EXERCISE. Retype the records word for word. Skip every image.

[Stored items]
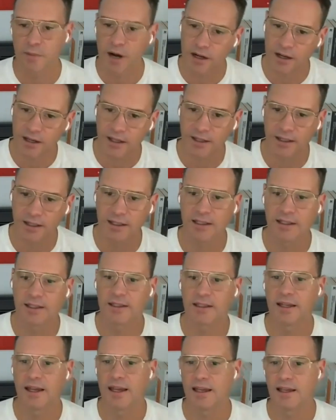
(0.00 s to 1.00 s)

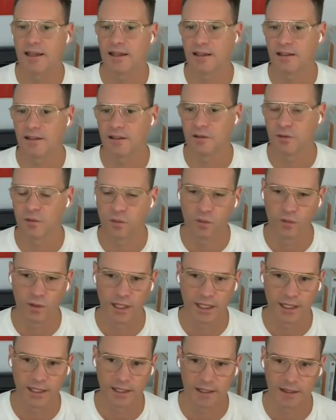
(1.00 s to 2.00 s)
marketing and
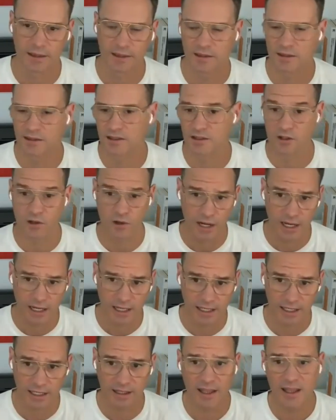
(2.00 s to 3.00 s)
with
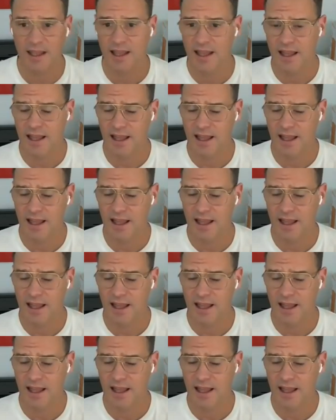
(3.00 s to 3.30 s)
training.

REPLY TO THE TASK.
(0.00 s to 1.00 s)

(1.00 s to 2.00 s)
marketing and
(2.00 s to 3.00 s)
with
(3.00 s to 3.30 s)
training.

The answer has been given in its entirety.